402, when the compressor turned off there would be a sharp fall back to a zero current. The current would remain, essentially, at zero until next start-up. The curves of Figure 4 would then be repeated. With a system which cycles infrequently (such as a domestic refrigerator or freezer) the peaks would be relatively well spaced and thus the savings in power, although substantial, would not be significant. However, with a commercial refrigeration system or air- conditioning system, particularly for a drink cooler with remote dispensing apparatus or the like, the cycling time is very rapid and it is not unusual to have the compressor turning on and off many times per hour. It can therefore be seen that in that situation, with the graph of Figure 4 being repeated many times an hour, the savings in power can be quite substantial. Figure 3 shows a system of Figure 2 installed to provide a drink cooler. There is a container 310, preferably an insulated container having an insulating layer 312, with a hollow interior 314. Within interior 314 is located a coil 316 having an inlet 318 and an outlet 320, both passing through end wall 322 of container 310. Interior 314 is substantially filled with a cooling medium such as, for example, water or glycol. The cooling medium is preferably a mixture of water with glycerine in the ratio of three parts glycerine to one hundred parts water. Advantageously, the glycerine is food grade. An anti-algae solution should be added at an appropriate concentration.
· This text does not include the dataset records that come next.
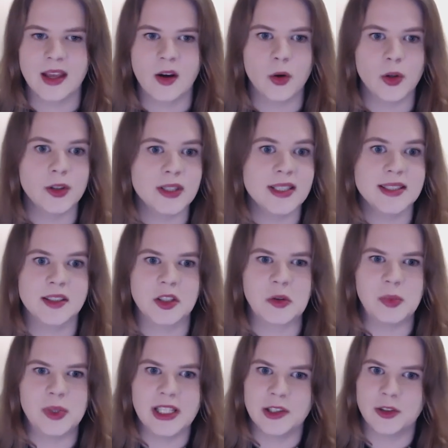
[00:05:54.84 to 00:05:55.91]
All of these are
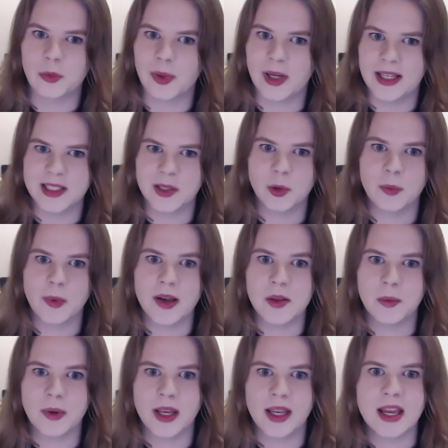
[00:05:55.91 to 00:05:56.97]
completely replaceable, by the
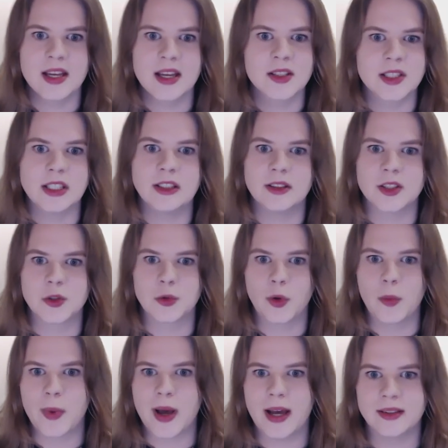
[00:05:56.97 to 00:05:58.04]
way, so you could
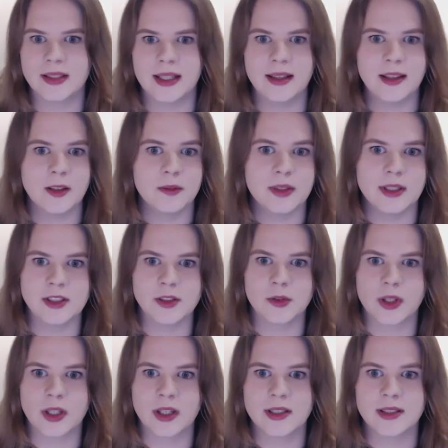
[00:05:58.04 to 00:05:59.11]
swap out any of these for
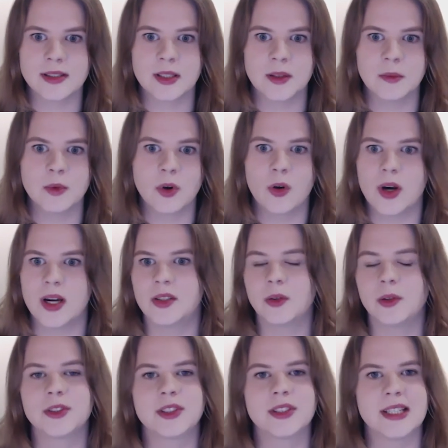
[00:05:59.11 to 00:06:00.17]
a custom or an
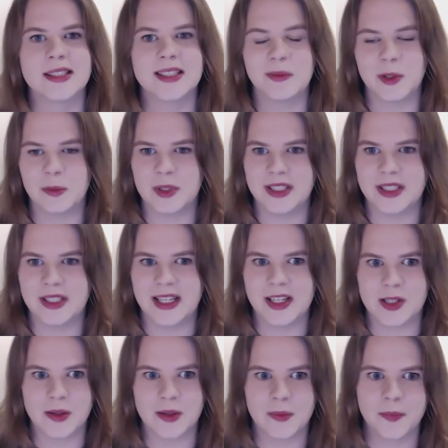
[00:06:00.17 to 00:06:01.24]
alternate
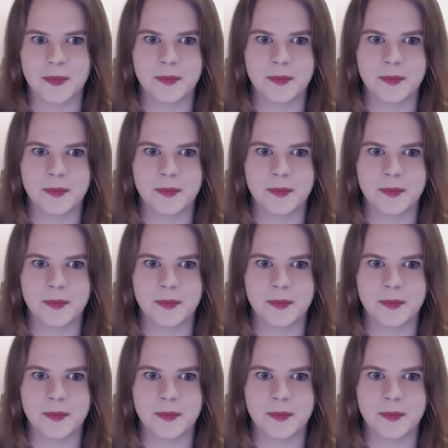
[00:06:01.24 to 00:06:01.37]
implementation.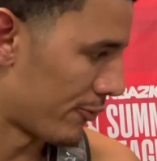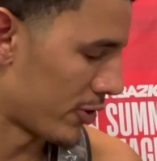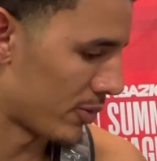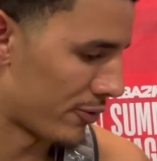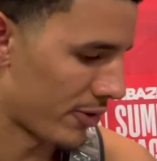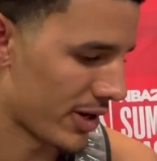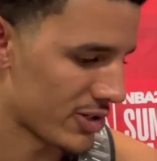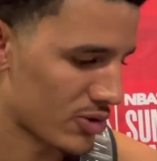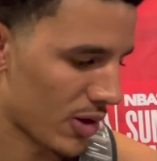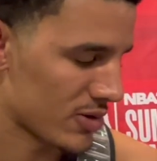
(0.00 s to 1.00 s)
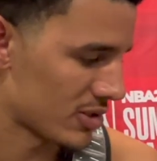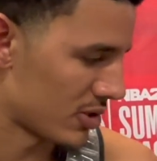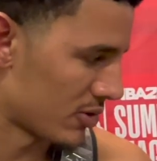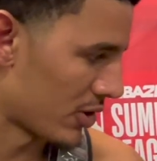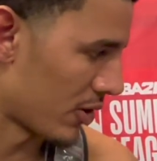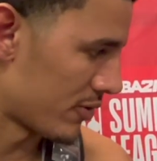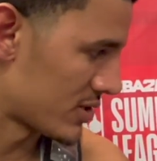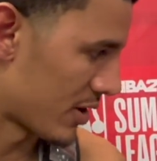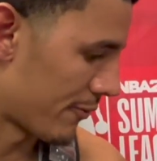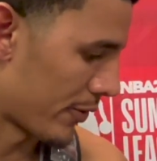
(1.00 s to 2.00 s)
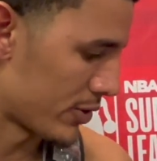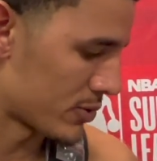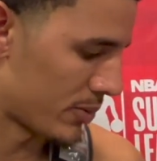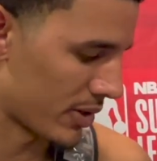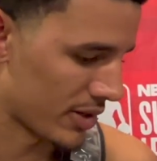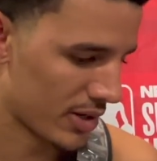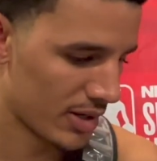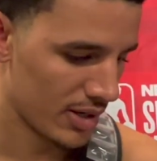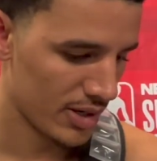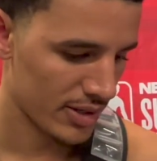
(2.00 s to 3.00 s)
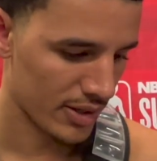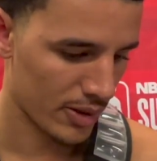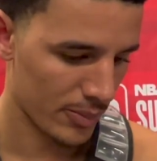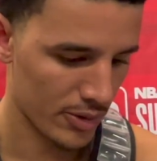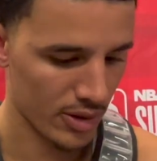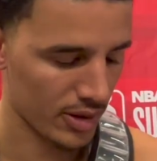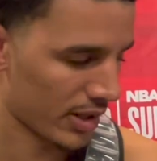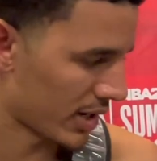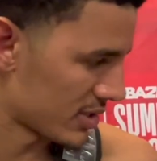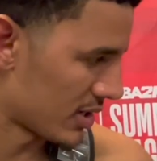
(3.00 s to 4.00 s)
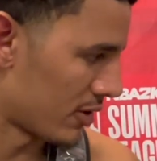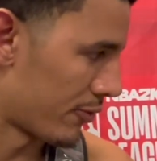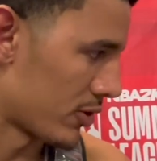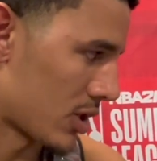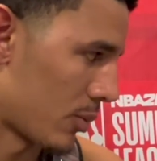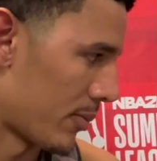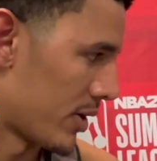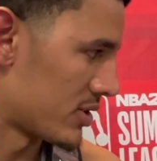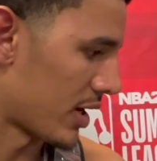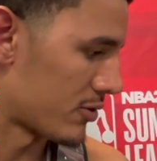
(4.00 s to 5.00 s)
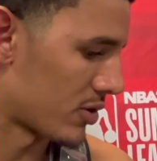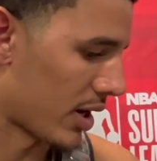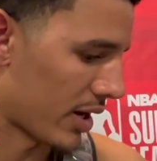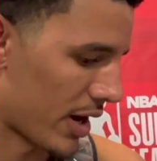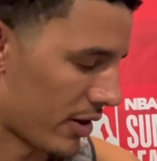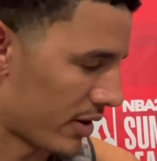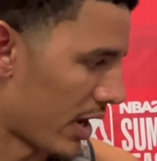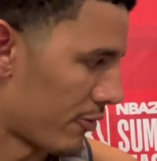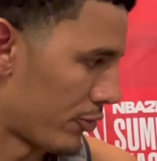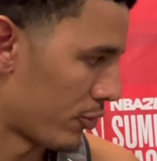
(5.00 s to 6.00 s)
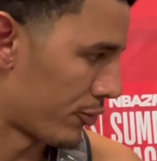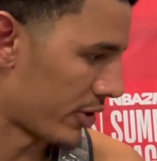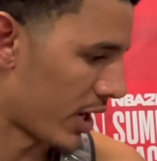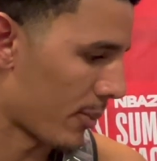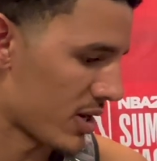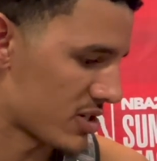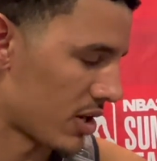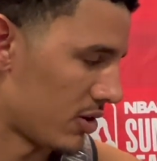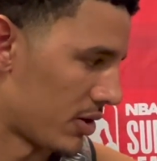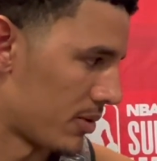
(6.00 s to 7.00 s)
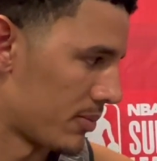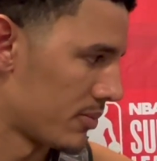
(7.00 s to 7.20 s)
filled with fans, so I was a little nervous at first, but, you know, like I said, the first couple of minutes after that, I kind of got a feel for the game I settled in.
The refrigeration system, generally designated as 324, is enclosed in a side box 326. The system comprises a compressor 328, condenser 330, TX valve 332 and valve 334. These are all connected and operate as per Figure 2. The refrigeration system 324 is connected by lines (not shown) to two dimple plates 336 recessed into walls 338 and 340 of container 310. The dimple plates 336 cool the cooling medium in the interior 314.
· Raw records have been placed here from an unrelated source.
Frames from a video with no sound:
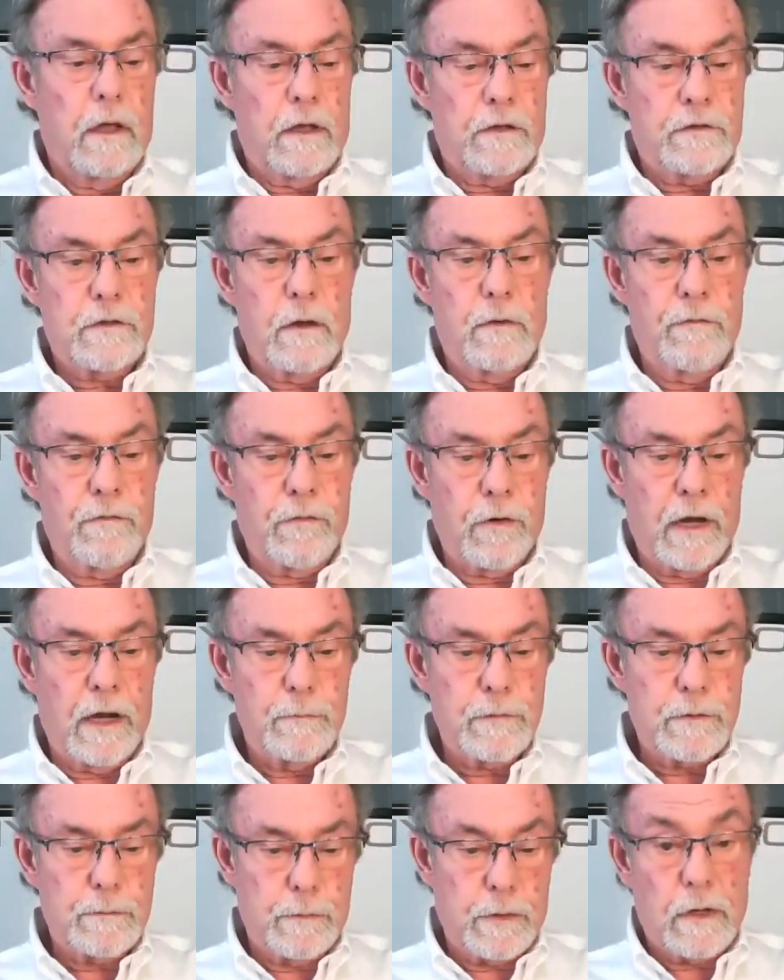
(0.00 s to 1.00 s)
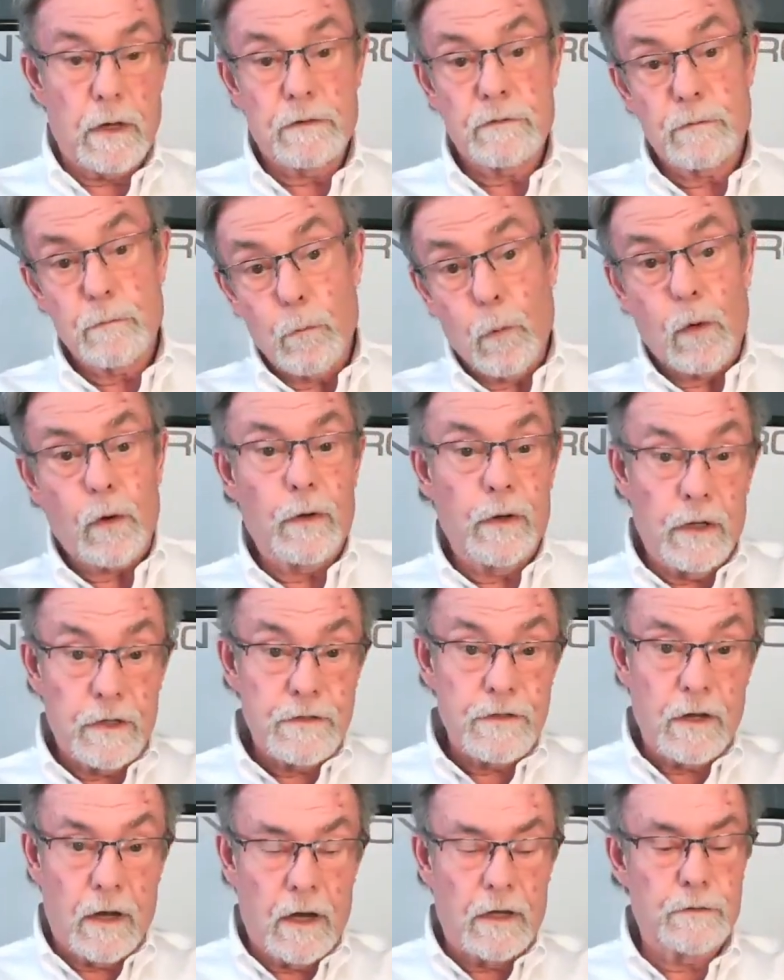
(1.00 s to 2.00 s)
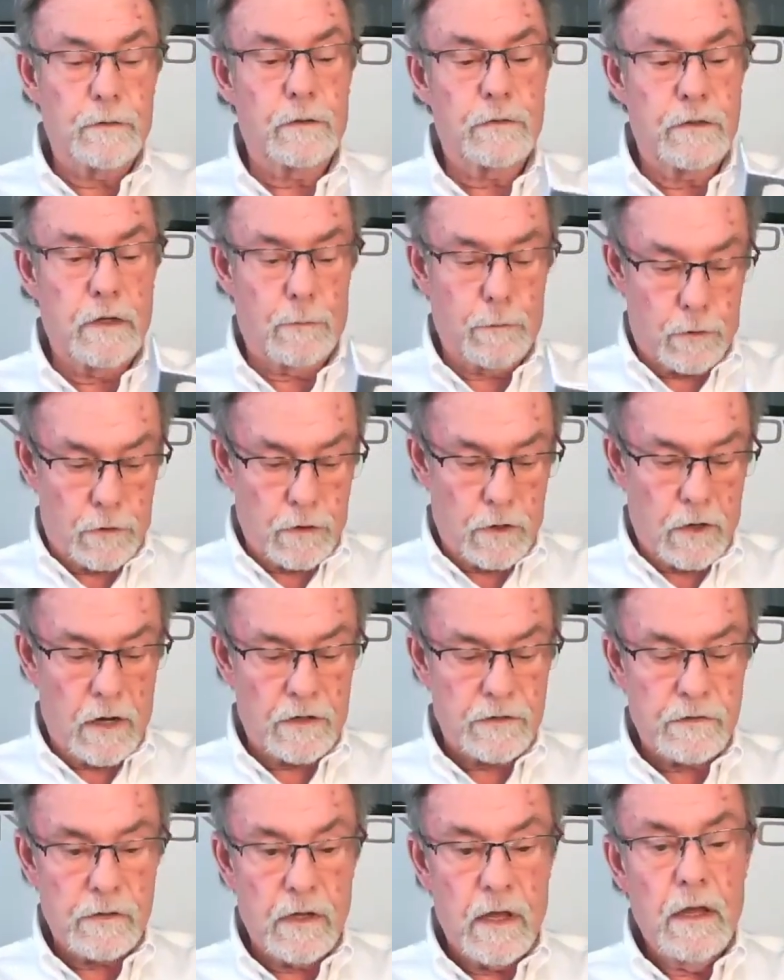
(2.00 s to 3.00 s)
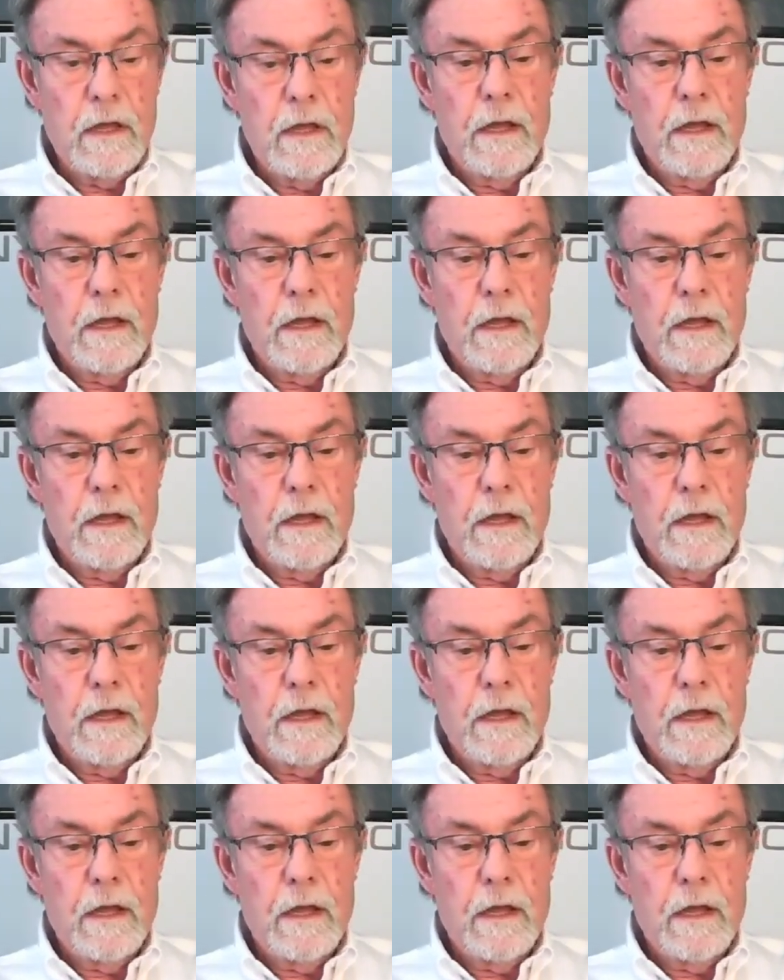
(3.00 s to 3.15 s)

uh, subframes because on each side is double cross.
With this system of Figure 3, it has been shown that the refrigeration system 324, by using that as illustrated in Figure 2, can be substantially smaller than hitherto realized even using standard componentry and thus the refrigeration system can be used to cool a dispenser for beverages such as, for example, "Coca-Cola" or any other suitable beverage from relatively high room temperatures to normal drinking temperatures very quickly and in constant operation.

Whilst there has been described in the foregoing description a preferred construction of a refrigeration circuit (as hereinbefore defined) incorporating the principal features of the present invention, it will be understood by those skilled in the technology concerned that many variations or modifications in details of design or construction may be made without departing from the essential features of the present invention.

Claims

1. A refrigeration system (as hereinbefore defined) including a compressor, said compressor having an inlet and an outlet, there being provided an operative connection from said inlet to said outlet, and a valve in said operative connection; said valve being adapted to be open when said compressor is off, and closed when said compressor is on.

2. A refrigeration system as claimed in claim 1, wherein there is provided a further valve in said inlet between said compressor and said operative connection; said further valve being open when said valve is closed, and closed when said valve is open.

3. A refrigeration system as claimed in claim 1 or claim 2, wherein said valve is solenoid operated.

4. A refrigeration system as claimed in any one of claims 1 to 3, wherein said refrigeration system is fitted liquid cooler; said liquid cooler comprising a container of an insulating material, said container having a hollow interior in which is located a coil having a liquid inlet and a liquid outlet, said liquid inlet and said liquid outlet being located outside said container, said interior being substantially filled with a cooling medium, said cooling medium being adapted to be cooled by at least one dimple plate immersed in said cooling medium; said dimple plate being operatively connected to said refrigeration system.

5. A refrigeration system as claimed in any one of claims 1 to 3, wherein said refrigeration system is duplicated in a cascade refrigeration system.

6. A refrigeration system (as hereinbefore defined) substantially as hereinbefore described with reference to the accompanying drawings.